Add the TaylorFast SarBp ComputeType and documentation by tbensonatl · Pull Request #1192 · NVIDIA/MatX

tbensonatl · 2026-05-27T19:37:19Z

Adds a new SarBp ComputeType, TaylorFast. This variant leverages a Taylor expansion of a differential range function to compute per-pixel per-pulse differential ranges. After algebraic manipulation, the range calculation is low computational cost. TaylorFast currently requires that the PhaseLUTOptimization be set. TaylorFast has slightly lower accuracy relative to Double than FloatFloat, but it is the fastest option on most hardware. In many cases, TaylorFast is faster than the current Float at much higher accuracy.

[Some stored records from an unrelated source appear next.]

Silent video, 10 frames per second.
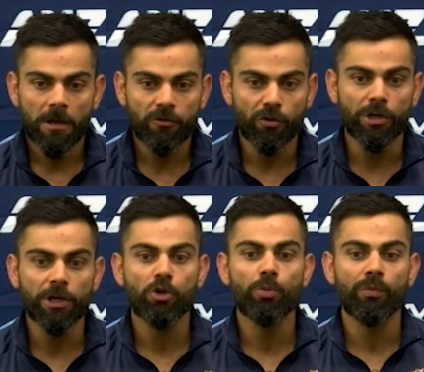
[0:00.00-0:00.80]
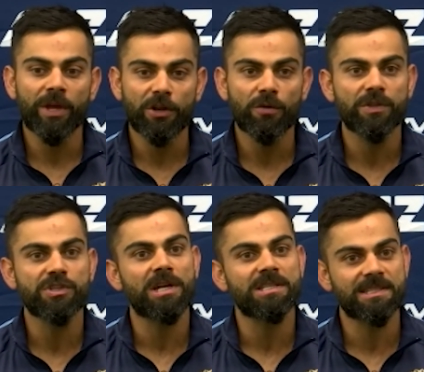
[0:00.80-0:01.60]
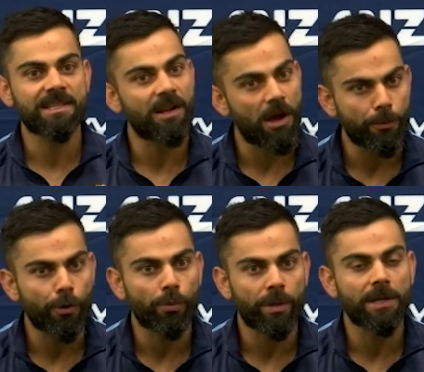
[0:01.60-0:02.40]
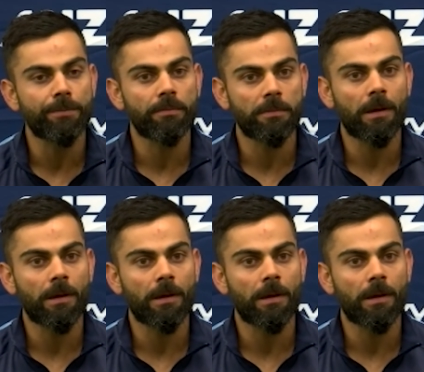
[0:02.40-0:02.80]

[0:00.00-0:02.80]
So you need to be wary of the chances that come your way and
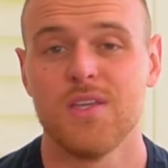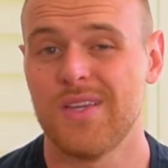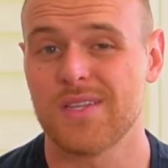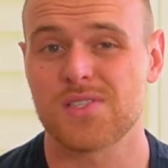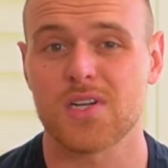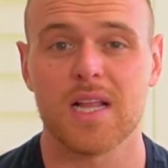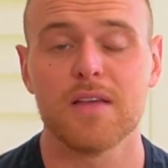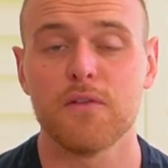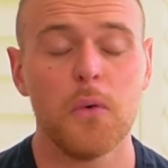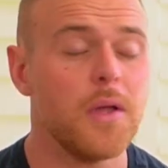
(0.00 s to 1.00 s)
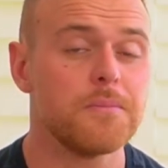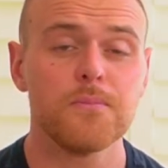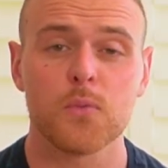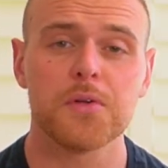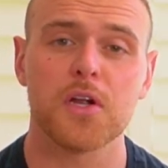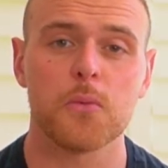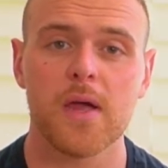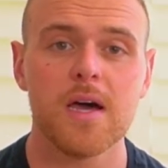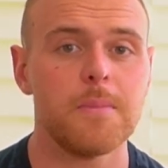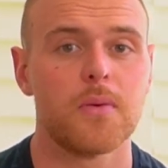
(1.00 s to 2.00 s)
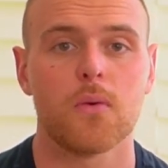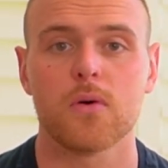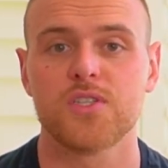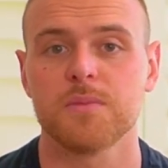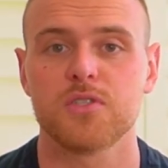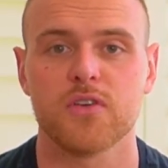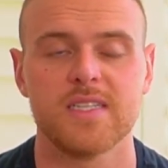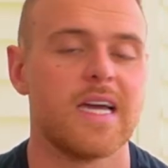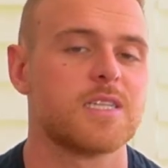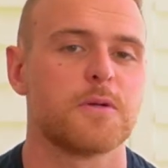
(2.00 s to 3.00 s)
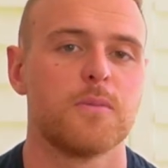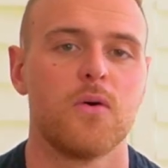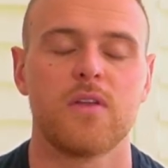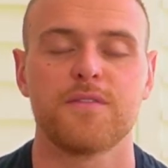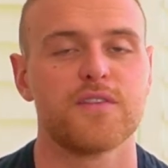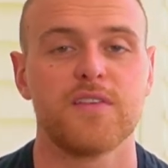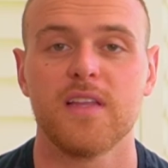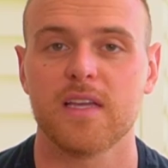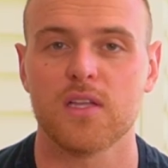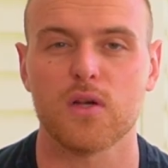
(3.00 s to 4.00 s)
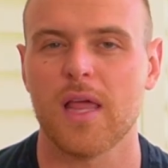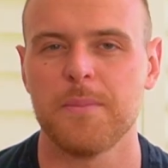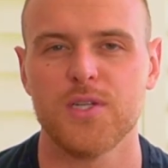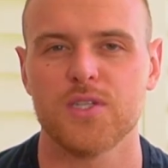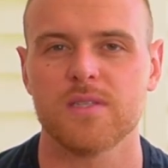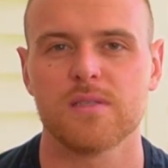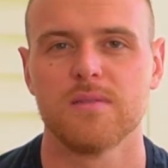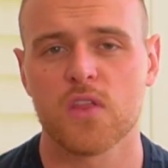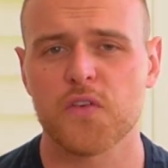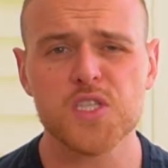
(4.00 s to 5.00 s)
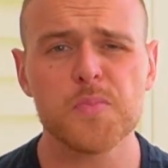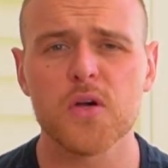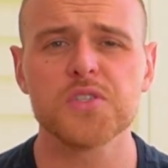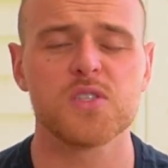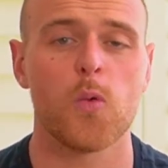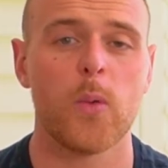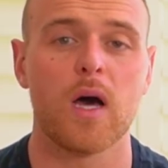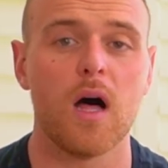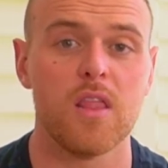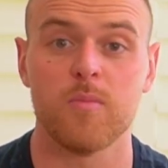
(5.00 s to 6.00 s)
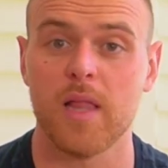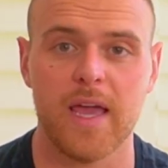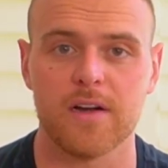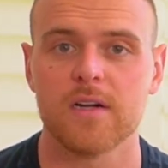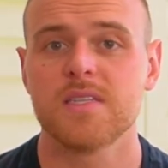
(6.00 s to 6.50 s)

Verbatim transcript: You can start at level one, work your way up, or jump straight to expert mode if you're feeling a little ambitious. The first approach is what we call the planner.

The documentation contains the full derivation of the TaylorFast approximation along with accuracy considerations. The documentation also notes the inclusion of a property, PropSarBpTaylorFastAddThirdOrder, that makes the approximation more accurate for certain scenarios. The SAR BP example has also been updated to support TaylorFast, along with the optional --taylor-fast-third-order to use the PropSarBpTaylorFastAddThirdOrder property. The unit tests have also been updated to support TaylorFast.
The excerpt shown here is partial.